For the past year I have been privately teaching a first grader to play recorder. She has probably been my toughest student to date. For about 4 months I could not crack a smile or a joke without her completely disregarding my authority and acting like a spoiled brat. Our lessons were like boot camp with me relentlessly in her face informing her in my firmest voice that I was her teacher and if I said she played a B instead of a G then she should not argue with me and instead play the G correctly. Eventually I earned her respect and now our lessons are as they should be- fun, lots of smiles and jokes, and significant progress on learning to read and play music (both Bs and Gs!). Last May we were preparing a trio of “Scarborough Fair” for her spring recital. We had been working on this song for almost 4 months and there was one part in the song where she held 2 tied half notes over the barline while my alto part moved in quarter notes. For some reason she missed this part EVERY time. Now, I don’t know if it was because I had been correcting this measure and isolating it for months to no avail, or if it was simply because when she missed the tie and moved on to the next measure I didn’t get to play my pretty counterpoint, but on one particular day in May, I lost it. LOST IT. I have never felt such rage and violence erupt inside me, EVER. I have no idea how I ended that lesson with out completely tearing her to shreds both verbally and physically. I was shocked by the depths of which I could feel such hatred for such a small child. It was a wake up call to me. I realized that day that my patience reserves were bone dry. I also realized that I had lost the perspective that teaching is not exclusively about the music. Did it really matter that she missed this tie? Large scale. Did it? Did the world really depend on whether or not this 7 year old let the 30 year old play the counterpoint? Did her action warrant my reaction?

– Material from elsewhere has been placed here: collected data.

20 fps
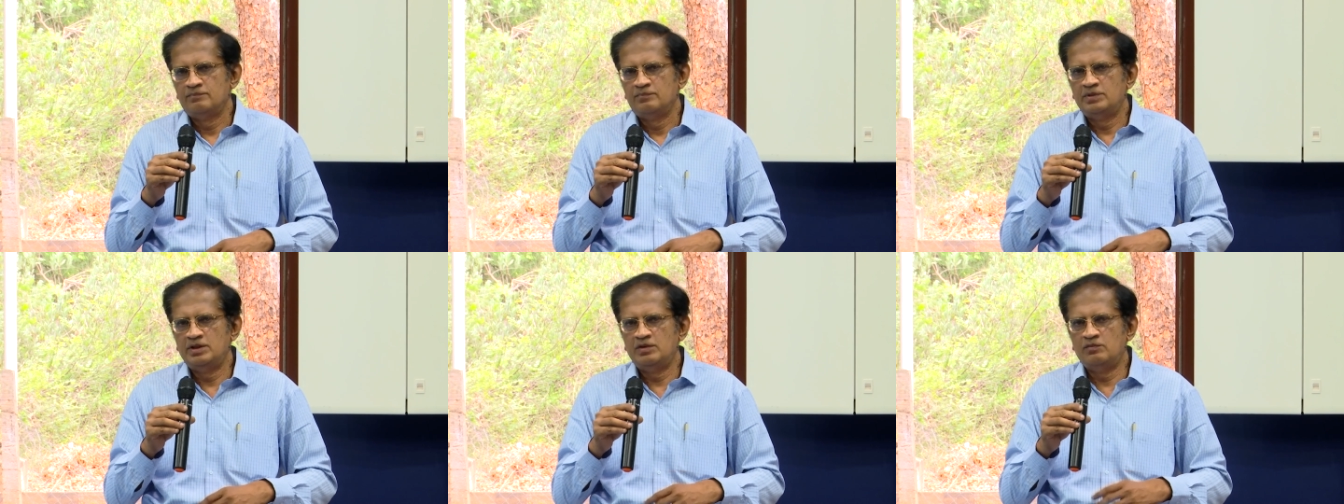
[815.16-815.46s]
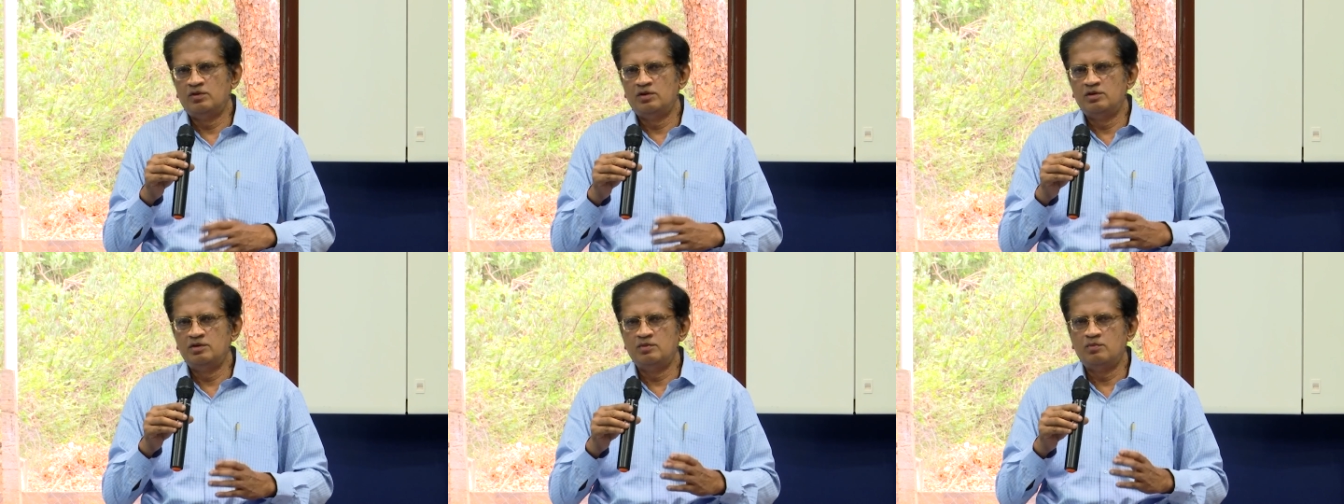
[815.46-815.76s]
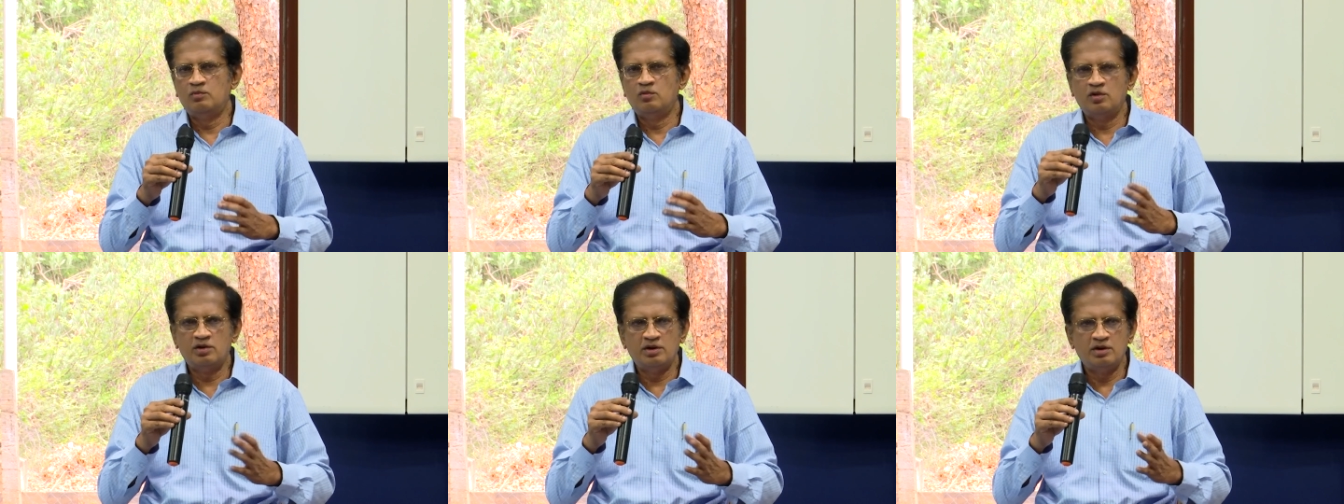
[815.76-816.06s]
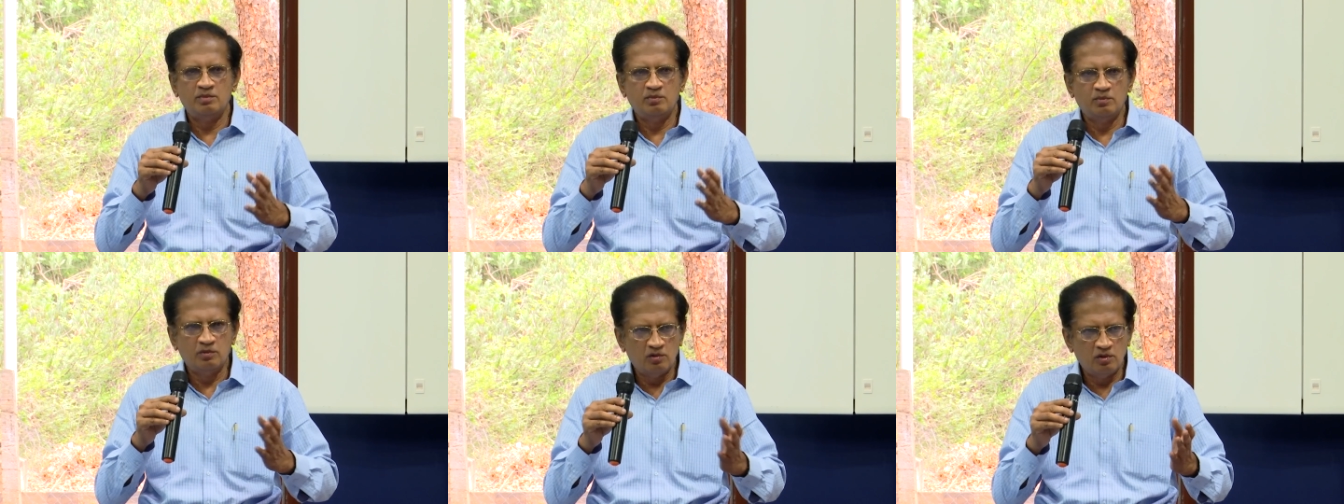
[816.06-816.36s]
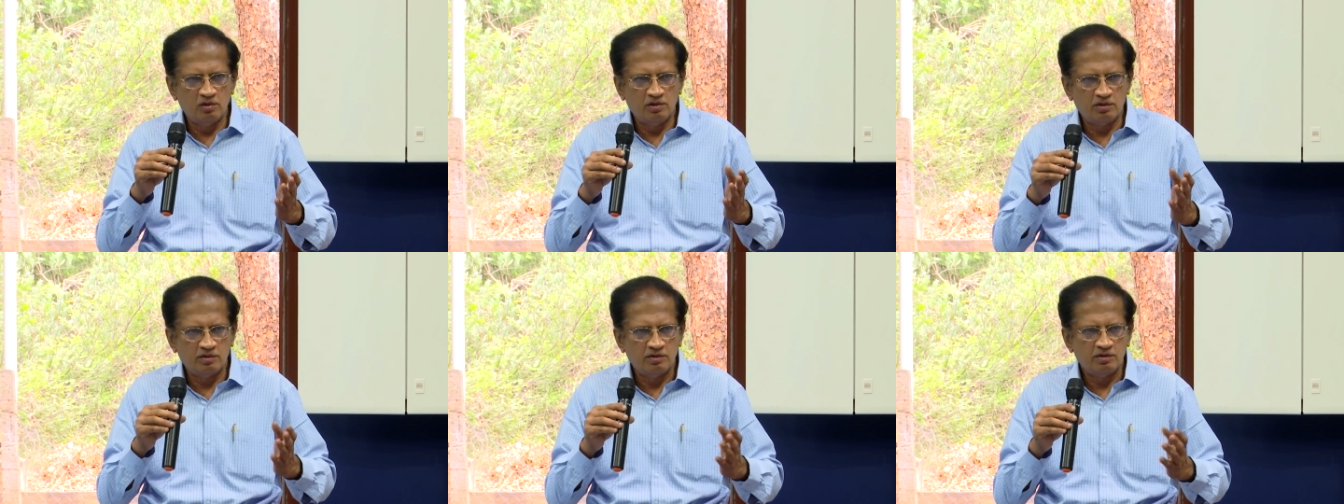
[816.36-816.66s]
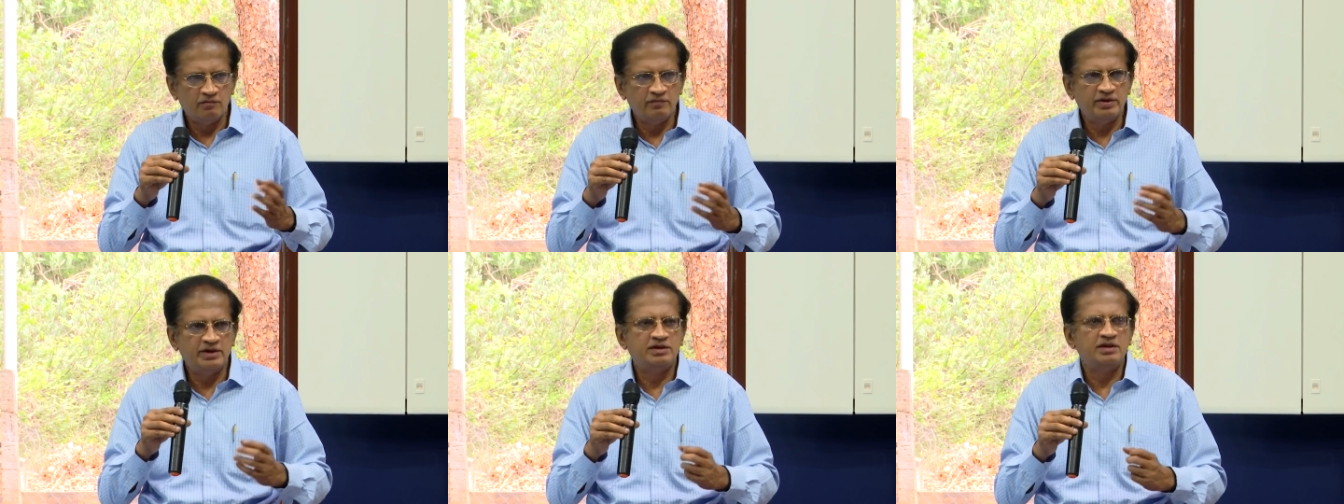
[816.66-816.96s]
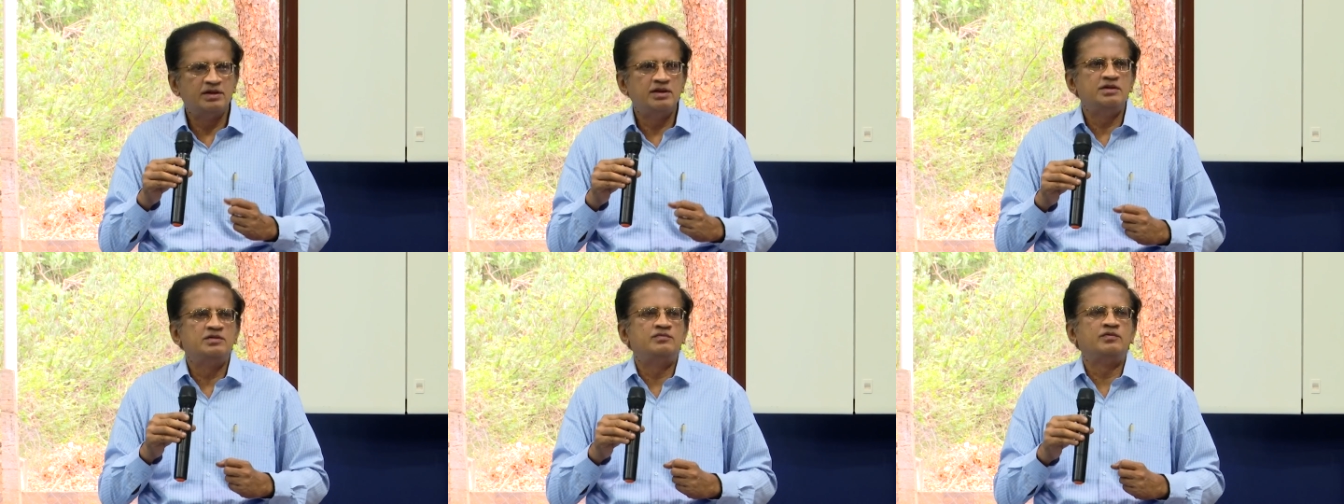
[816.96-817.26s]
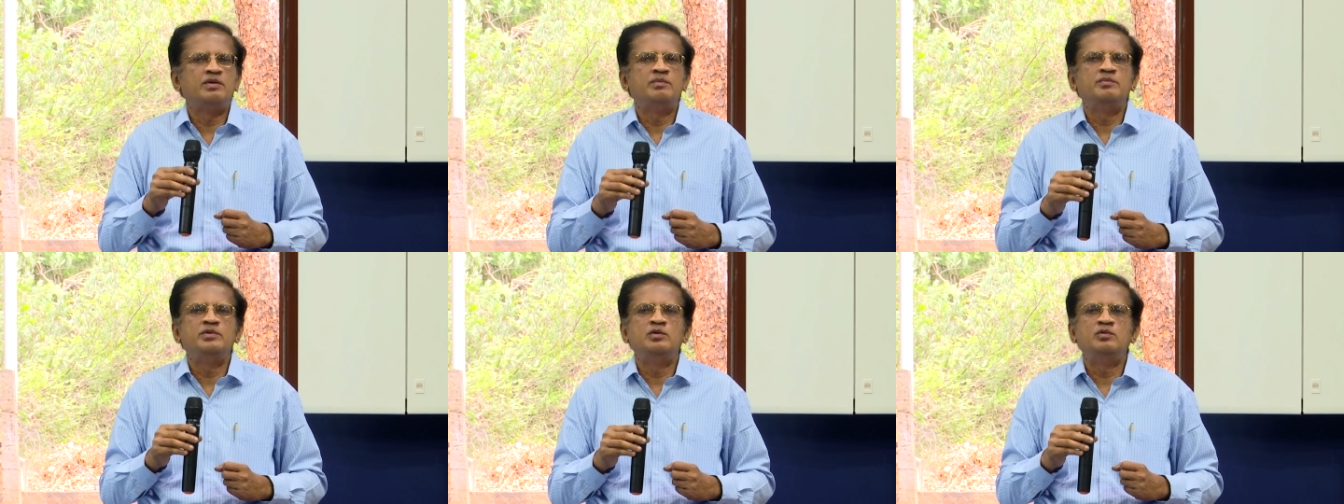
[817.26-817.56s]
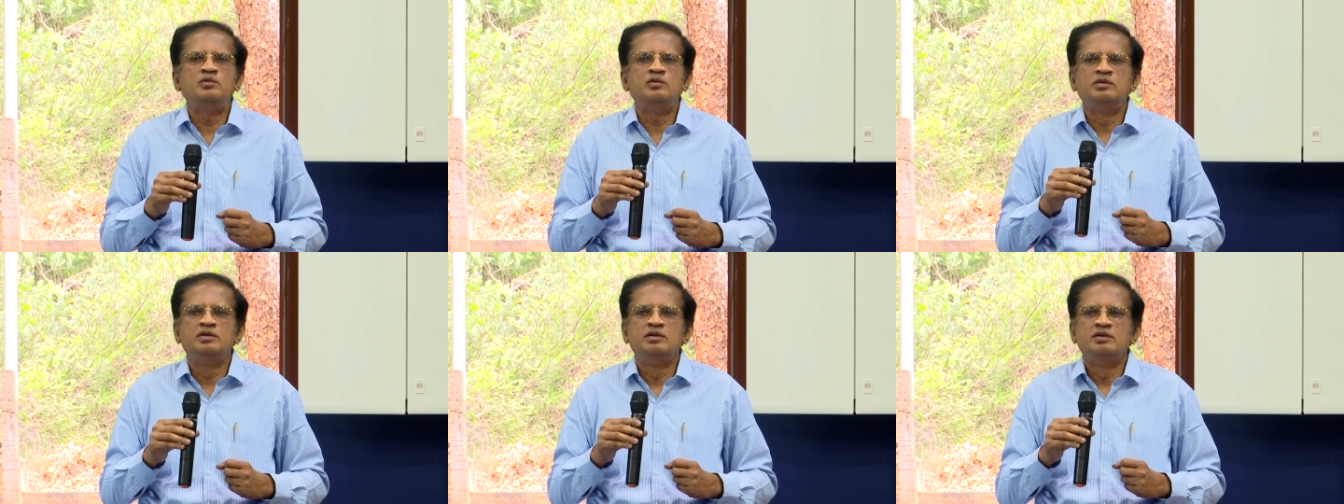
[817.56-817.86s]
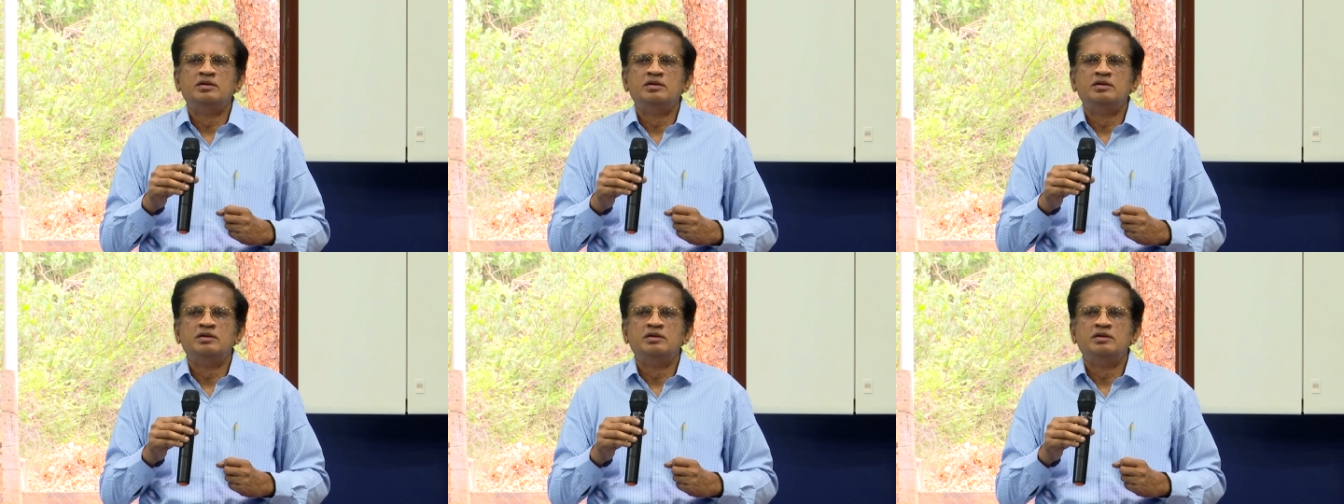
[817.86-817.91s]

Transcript: They want more and more victories from you.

And it was then that I realized that I was no longer fit to teach.
At least not right now. I had reached that point of burn-out that can erode teachers away to bitter, bitter creatures. I did not want that for myself, or for my students.
I found that I was blaming and resenting the teaching and by extension, the students, and music in general, for taking away precious time that could be used to advance my rock star composition career. So I am taking time off. I fully expect to return to teaching after a little break, and to be honest, I have kept a little private teaching on my weekly schedule. But I’d like to take the jump and see what it’s like to be a full time composer. (We’ll see how that goes and I’ll keep ya updated!)
Meanwhile, I am obviously back from
Good luck to all those teachers who returned to work today, or within the last few weeks and weeks to come. I admire your commitment, and I wish you the clarity, creativity and patience that I myself lost. I also hope that if your heart is not in it, you will have the wisdom to recognize this, and pull out or reevaluate before you drown in that cold, bitter sea of resentment. I will soon rejoin the ranks and help to pass on the passion for music and composition that I hope to rekindle in all my upcoming “free” time.
They may forget what you said but they will never forget how you made them feel.